In the village of Komsomolskoye in Chechnya’s Urus-Martanovsky District, police officers detained and interrogated 20 people related to brothers Ismail Isayev and Salekh Magamadov — the jailed opposition activists who ran the the Telegram channel Osal Nakh 95, the human rights organization Russian LGBT Network told Meduza. 

According to eyewitnesses, Isayev and Magamadov’s relatives were interrogated about the whereabouts of the opposition activists’ parents; the police officers demanded that they be found and brought to Chechnya. The detainees were released late at night. Sources from the Russian LGBT Network emphasized that there were no objective reasons for the detentions. 

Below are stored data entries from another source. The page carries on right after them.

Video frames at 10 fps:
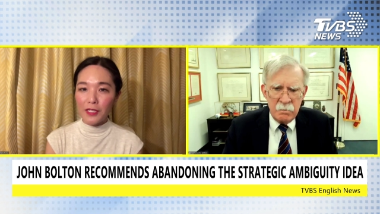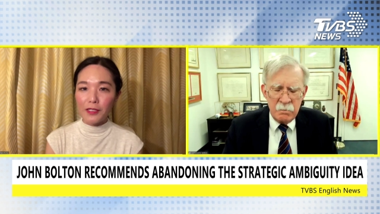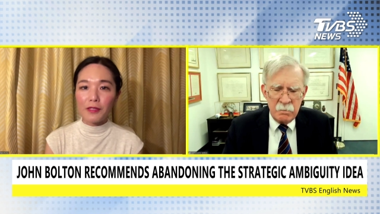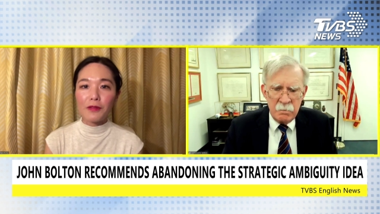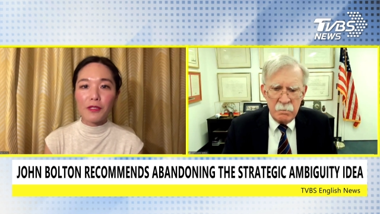
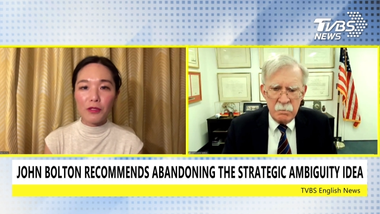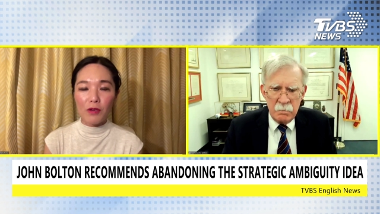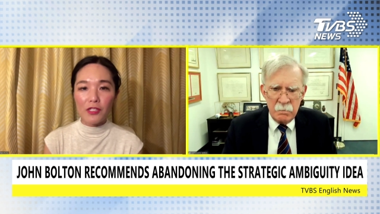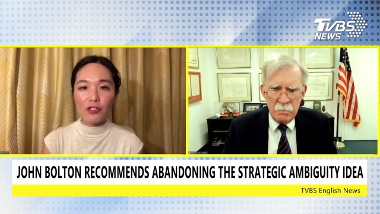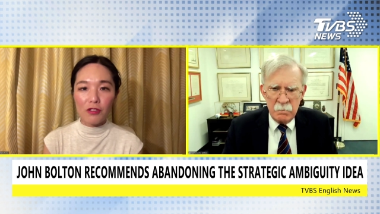Speaker 1: full
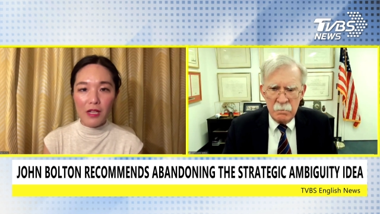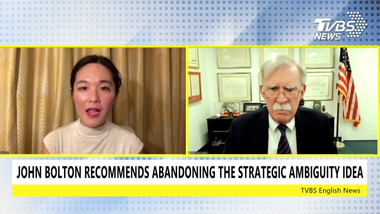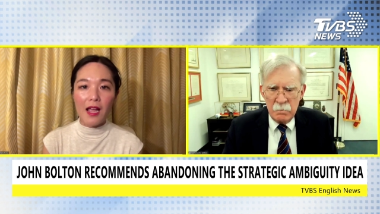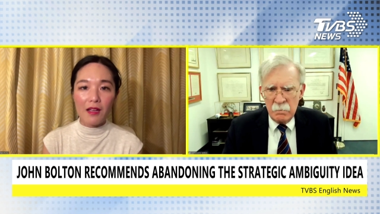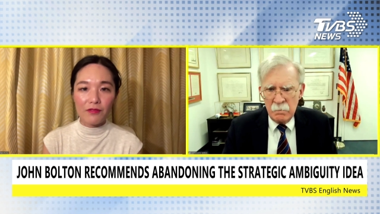diplomatic
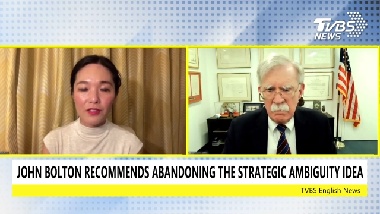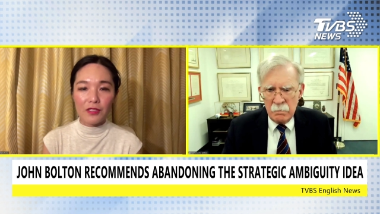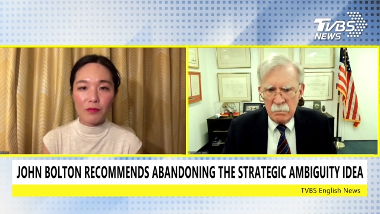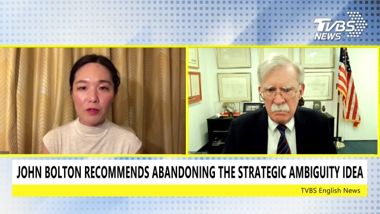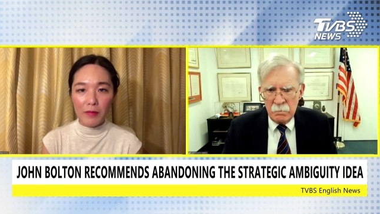relations,
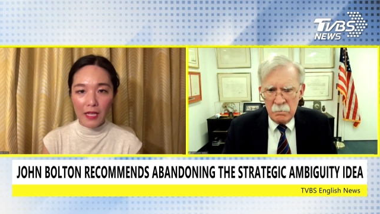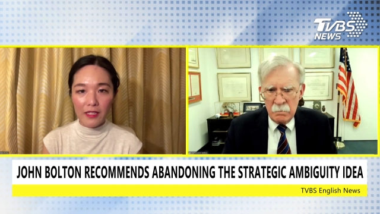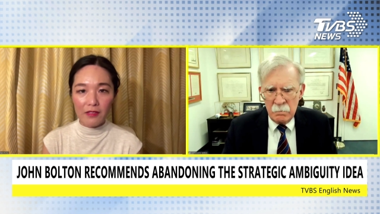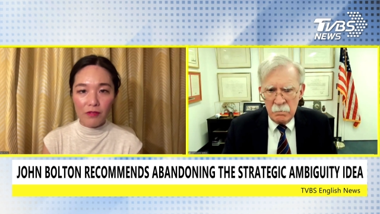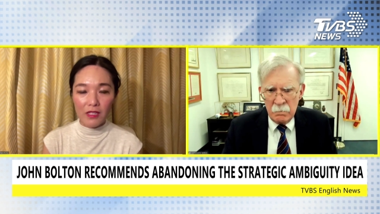
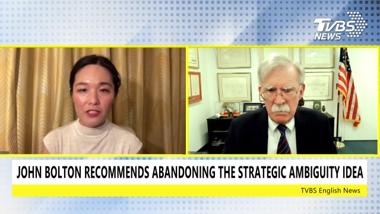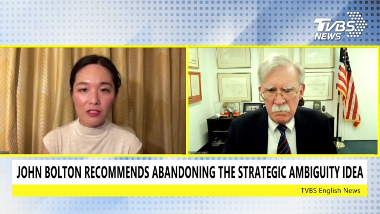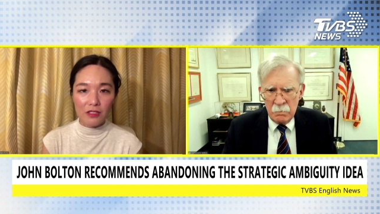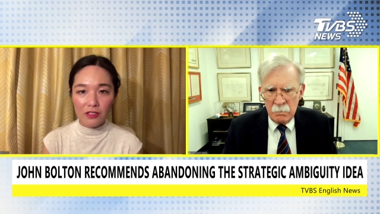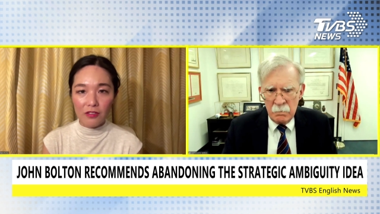despite
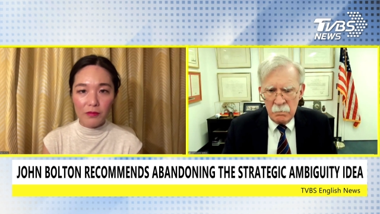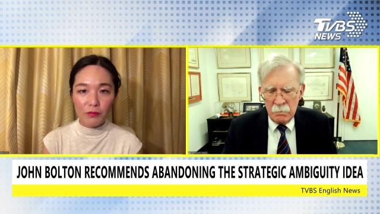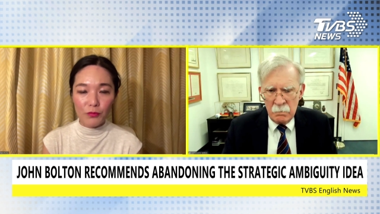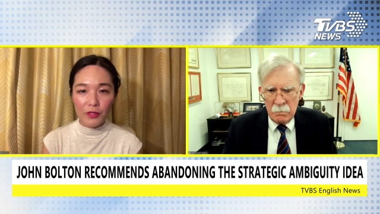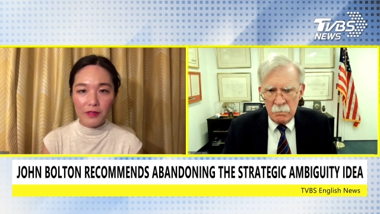Beijing's
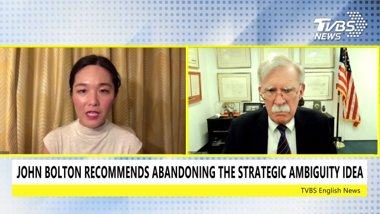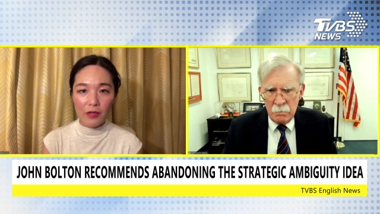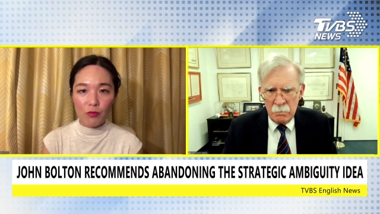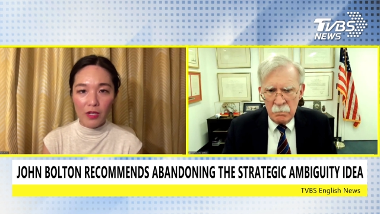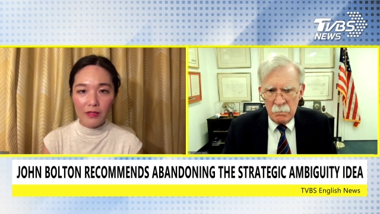show of
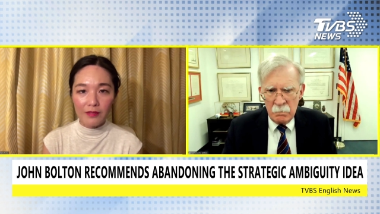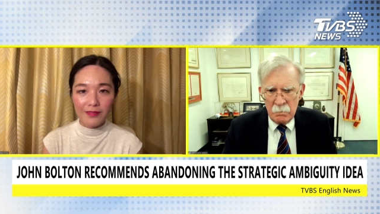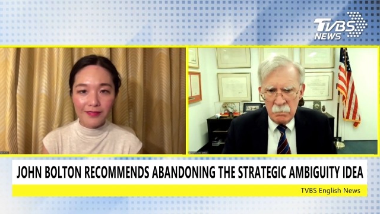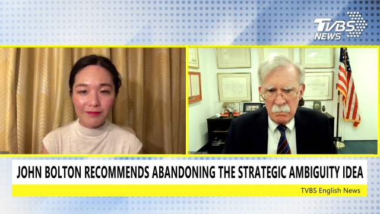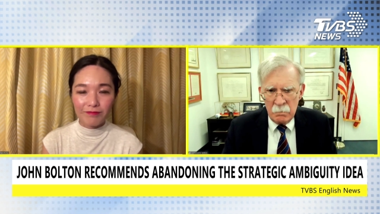disapproval.
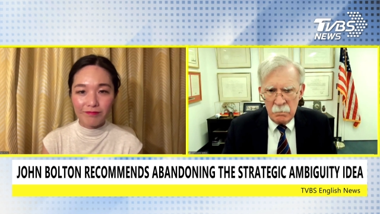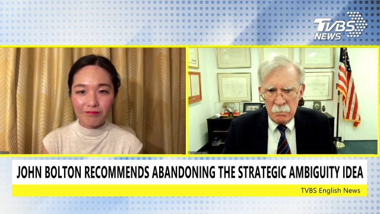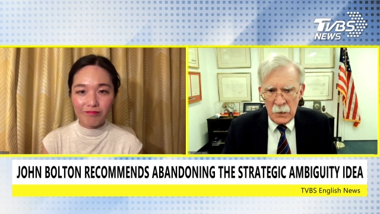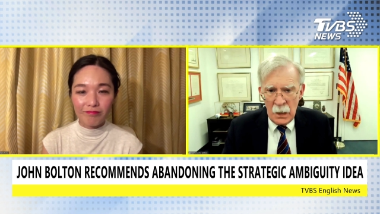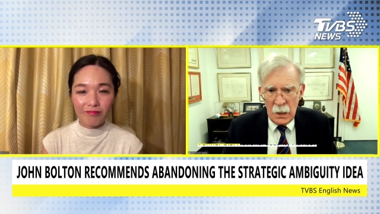
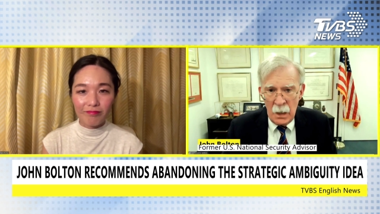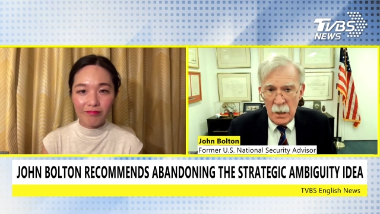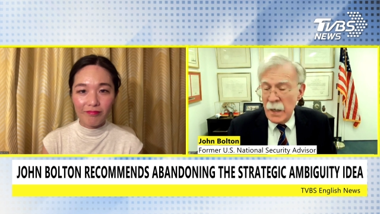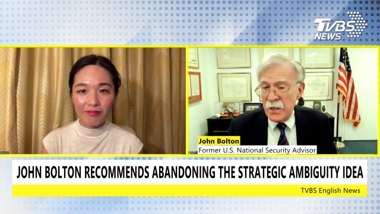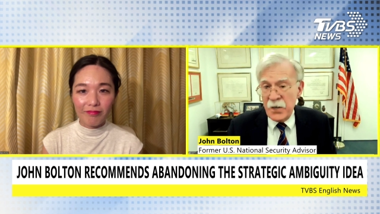
Speaker 2: Yes,
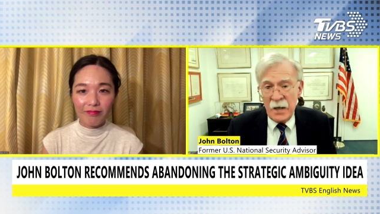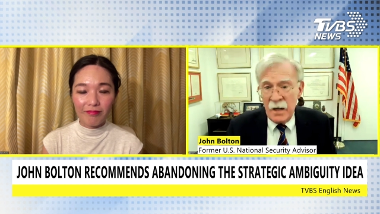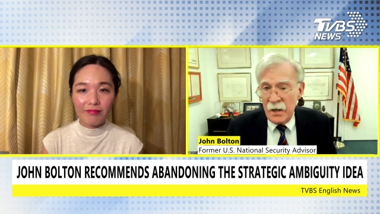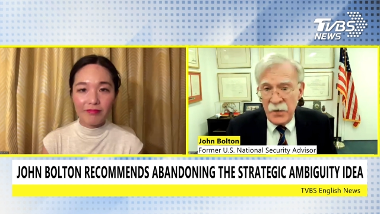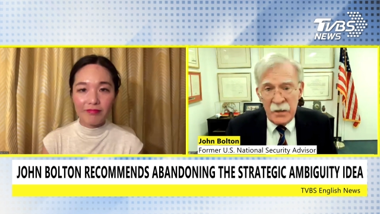I think there
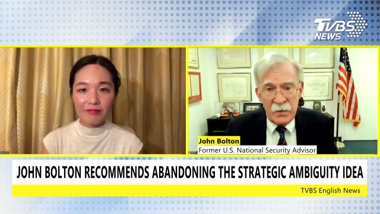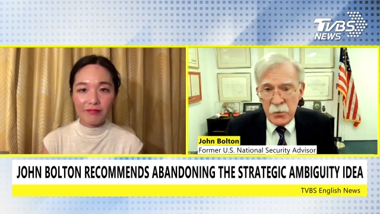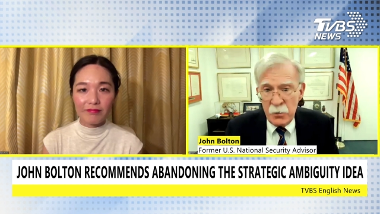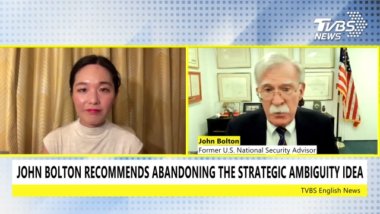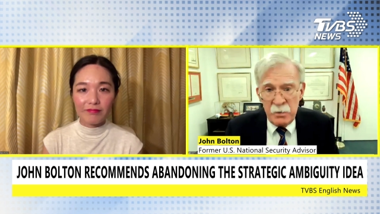should be
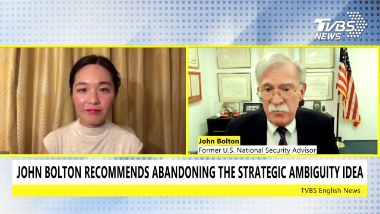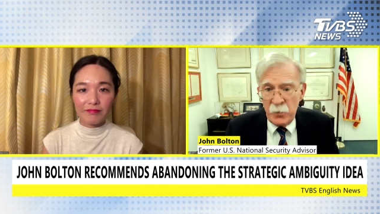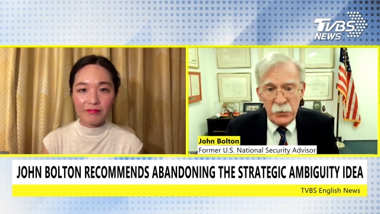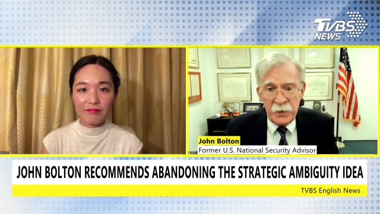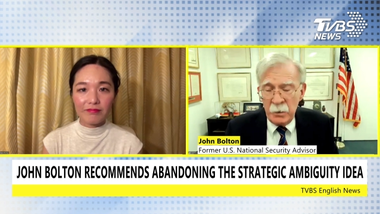full
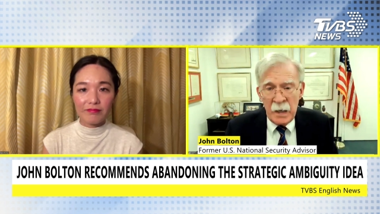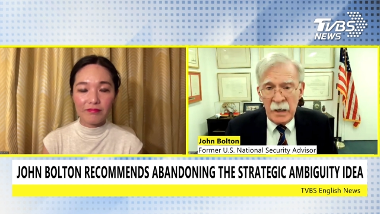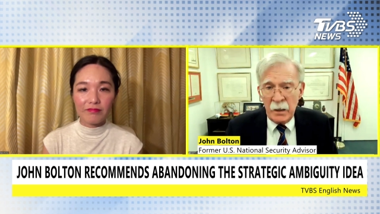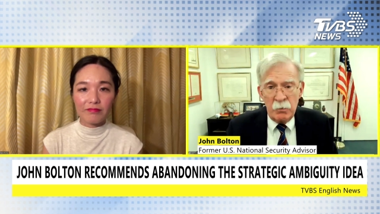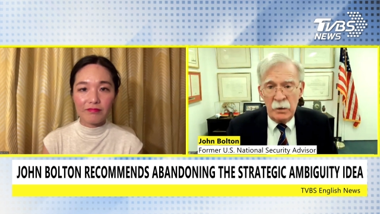diplomatic
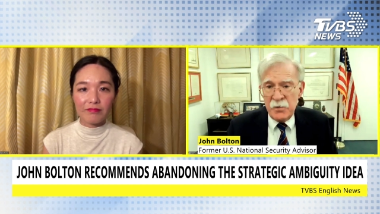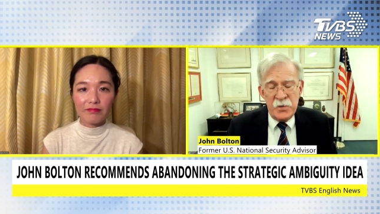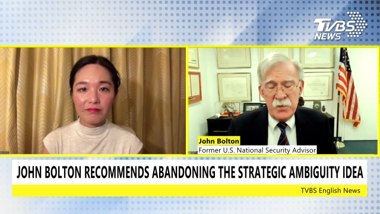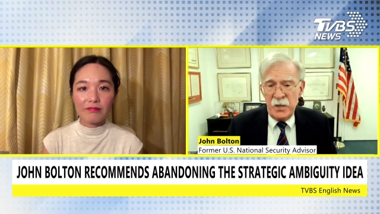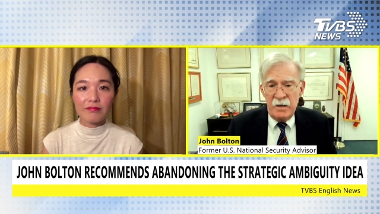relations, and if
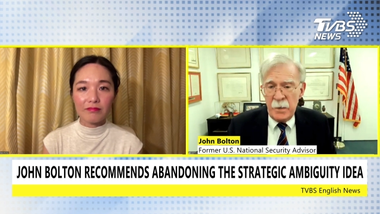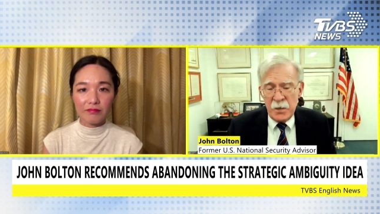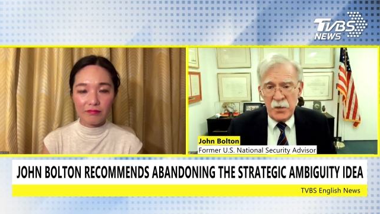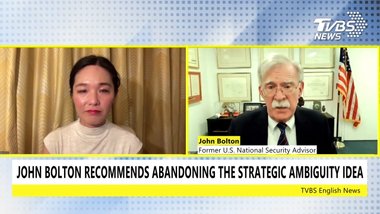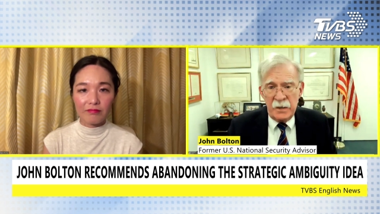Beijing
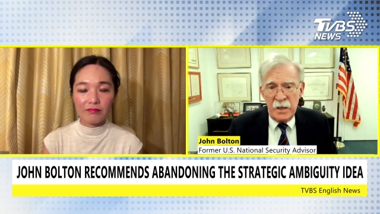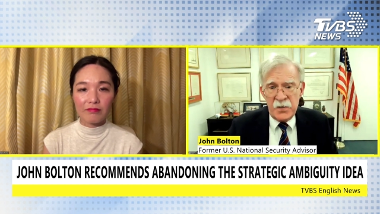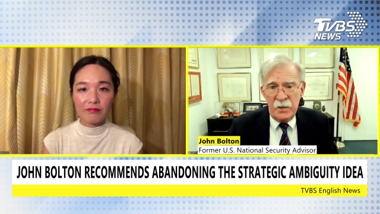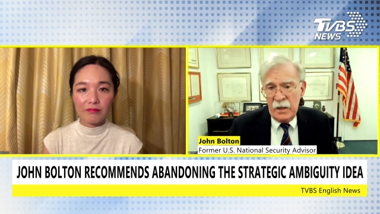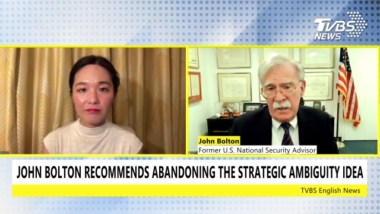doesn't like
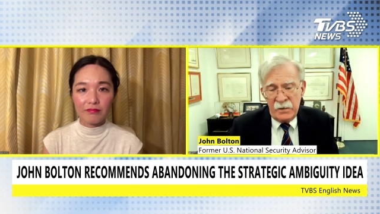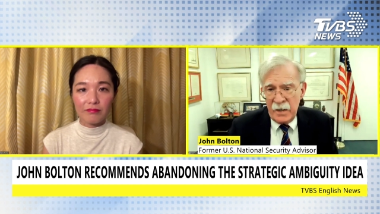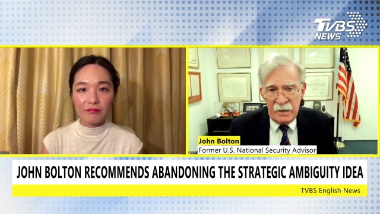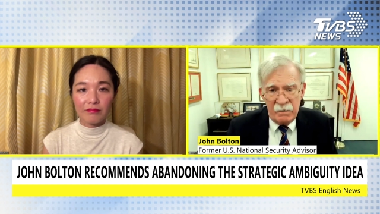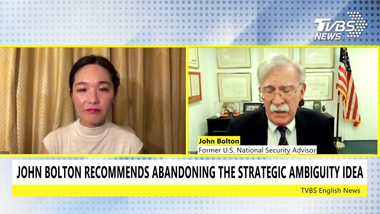it, they
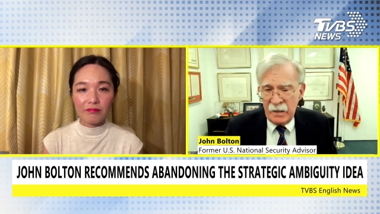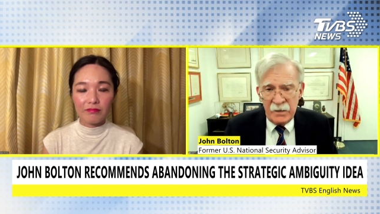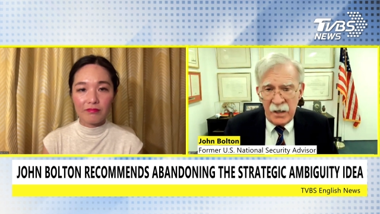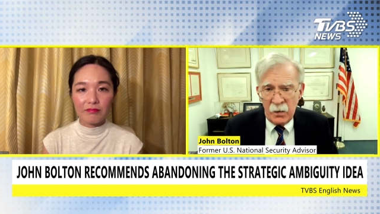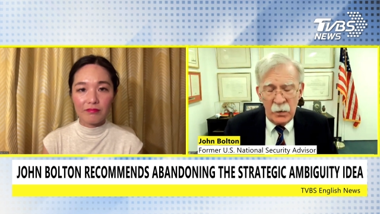can take
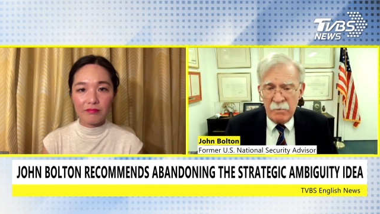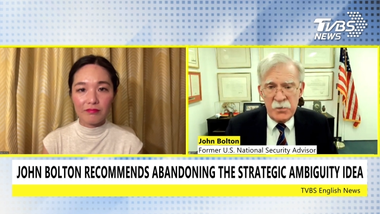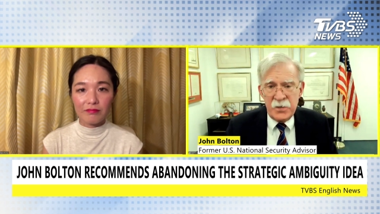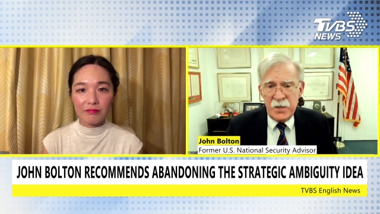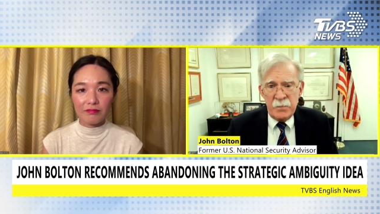whatever
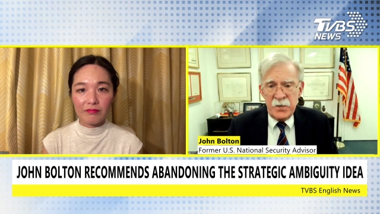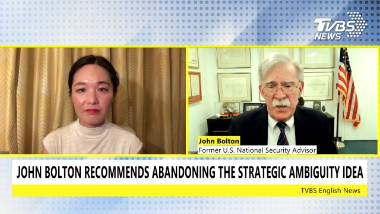steps they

Brothers Ismail Isayev and Salekh Magamadov were arrested in Chechnya in April 2020 and accused of making “offensive publications.” (One of them later made a public apology). They left Chechnya for Nizhny Novgorod in July 2020 with the help of the Russian LGBT Network. In February 2021, however, police officers in Nizhny Novgorod detained Magamadov and Isayev and then sent them to the Chechen town of Gudermes. There, they were interrogated as witnesses in a criminal case, but later released. Soon after, Magamadov and Isayev were arrested once again — this time on suspicion of involvement in an illegal armed group. They now face up to 15 years in prison.

On March 17, Isayev and Magamadov’s mother, Zara Magamadova, made a public appeal to Russia’s Human Rights commissioner Tatyana Moskalkova, seeking help for her sons. On March 23, this information was transferred to the republican investigation department, and Moskalkova stated that she had taken personal control over the situation.